Every analysis makes choices: a time window, a case ID, a noise threshold, cases excluded as incomplete. State them on one slide. It sounds like weakening the argument; it does the opposite, because the first question from anyone senior is “does this include X?”, and having the answer ready is the difference between a finding and a discussion.

Export the workspace as a bundle. It carries the log, the artifacts derived from it, and the provenance — which action produced what, with which parameters, in which order.

That means the analysis can be reopened rather than described. Someone who doubts a number can trace it back to the step that produced it. Someone who wants the same analysis next quarter can re-run the chain on a fresh export instead of reconstructing your clicks from a document.

Note that the bundle contains your event data — share it under the same rules as the export it came from.

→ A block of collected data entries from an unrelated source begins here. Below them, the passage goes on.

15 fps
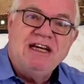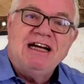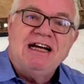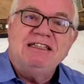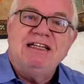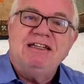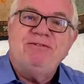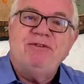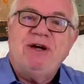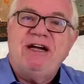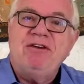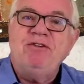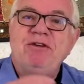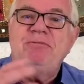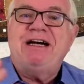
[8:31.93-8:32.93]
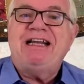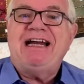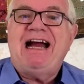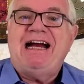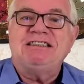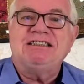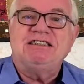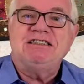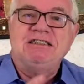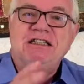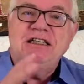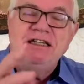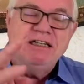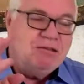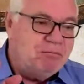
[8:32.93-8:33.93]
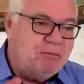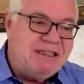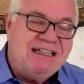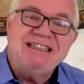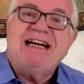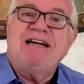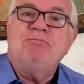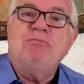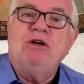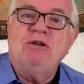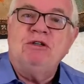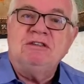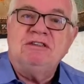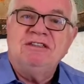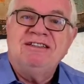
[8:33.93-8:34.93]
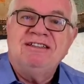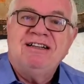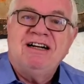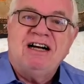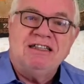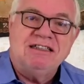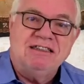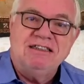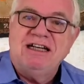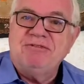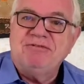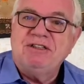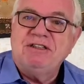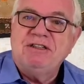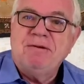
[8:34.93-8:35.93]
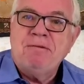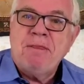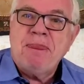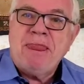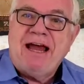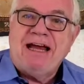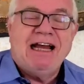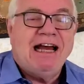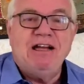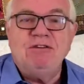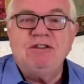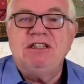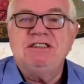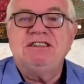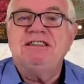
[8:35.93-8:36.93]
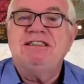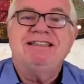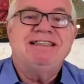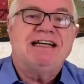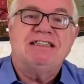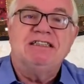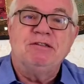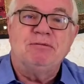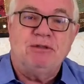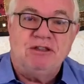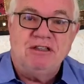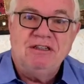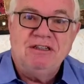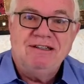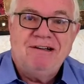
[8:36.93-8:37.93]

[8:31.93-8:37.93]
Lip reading: and therefore everybody has to be in that mold on the left. And I don't consider that liberal.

Plan the second analysis before finishing the first

Section titled “Plan the second analysis before finishing the first”

The first analysis is usually a proof that the data supports the method. Its most valuable output is often a better question:

  • The same process, but object-centric, because order/item/delivery interaction turned out to be the story.
  • The same question on a longer window, to test whether a finding is seasonal.
  • A different process, now that the extraction pattern is established and IT knows what you need.